The recently published Strategy Analytics GaAs and Compound Semiconductor Technologies Service (GaAs) viewpoint, "Compound Semiconductor Industry Review September-November 2010: Optoelectronics, Materials & Equipment" captures significant product, financial, contract and technology announcements for optoelectronic companies during the September to November 2010 time-period.

"A good sign for this industry segment is the strength of new orders and revenue growth reported by makers of long-lead fabrication, manufacturing and test equipment, like Aixtron and Veeco," said Eric Higham, director of the Strategy Analytics GaAs and Compound Semiconductor Technologies Service. "Adoption of LEDs and higher performance for optical transport networks is fueling investment to meet demand and product development to meet new requirements."
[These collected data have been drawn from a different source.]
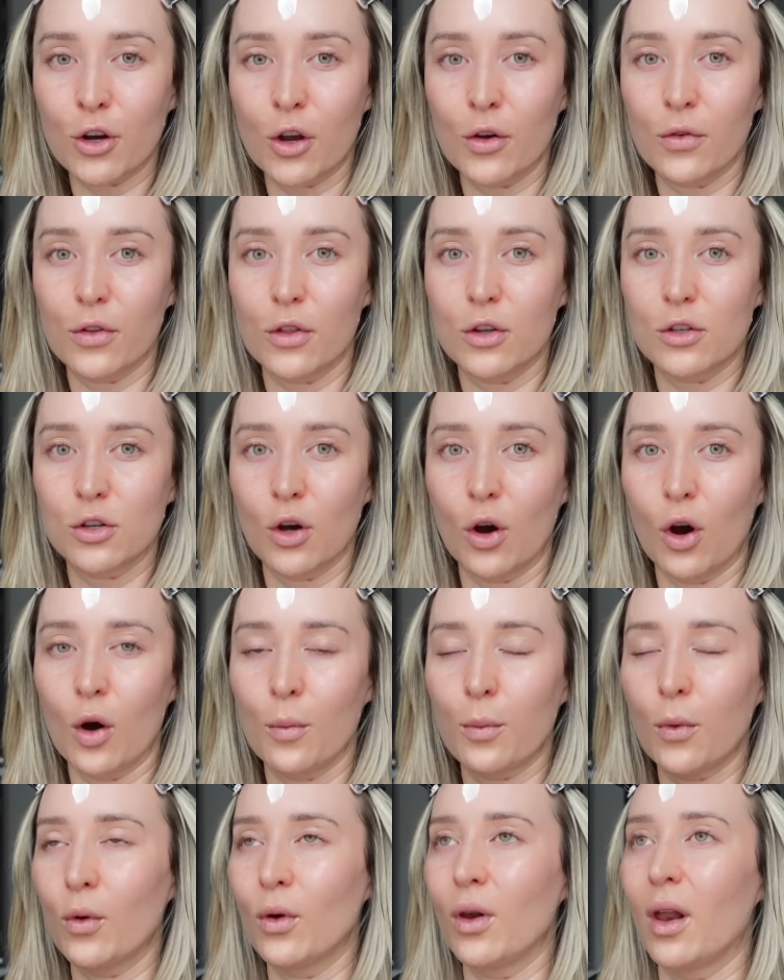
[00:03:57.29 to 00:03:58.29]
over the
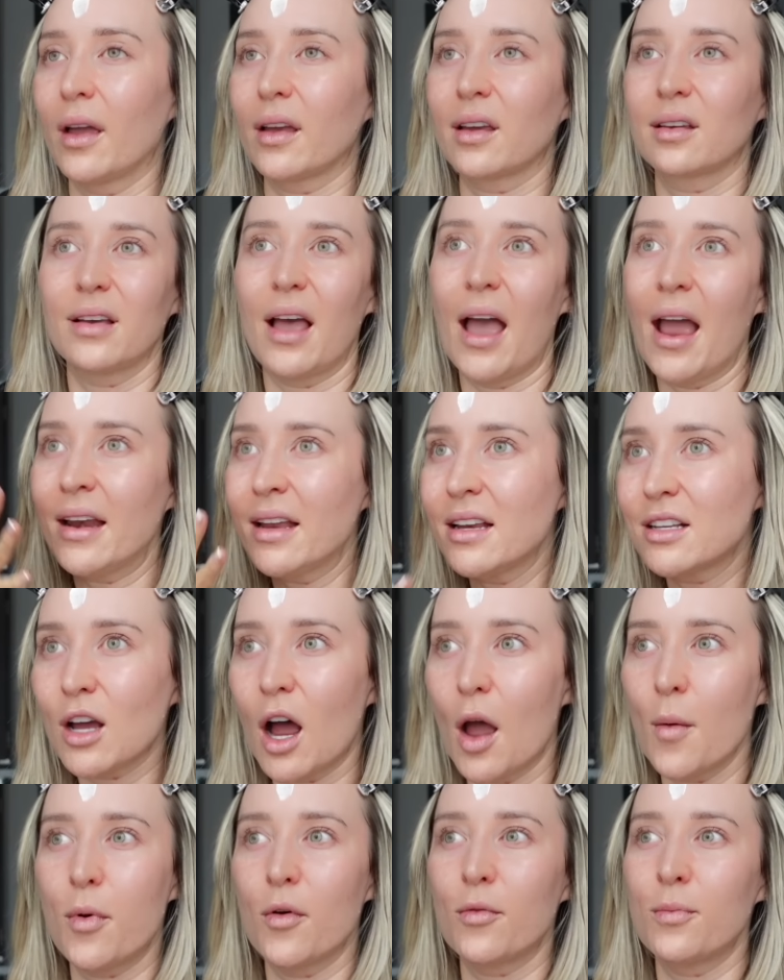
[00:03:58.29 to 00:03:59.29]
top or like any
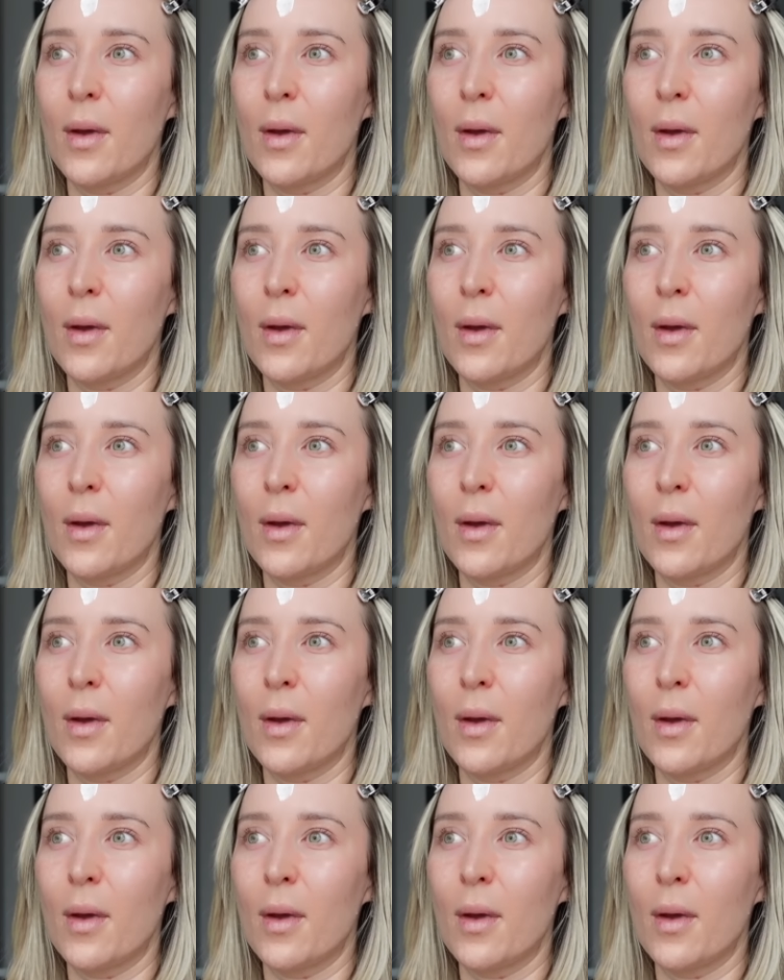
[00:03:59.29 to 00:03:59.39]
type of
This viewpoint summarizes financial reports from LED, LASER, photovoltaic, material and equipment vendors like IQE, Kopin, Oclaro, Cree, JDSU, Aixtron, Veeco and GigOptix. There are lists of more than 40 product announcements aimed at a variety of optical and photovoltaic applications. It also captures significant contract, technology, materials, expansion and employment developments in the industry.

Strategy Analytics provides market intelligence focused on opportunities and disruptive forces in the areas of automotive electronics and entertainment, broadband connected home, mobile and wireless intelligent systems and virtual worlds.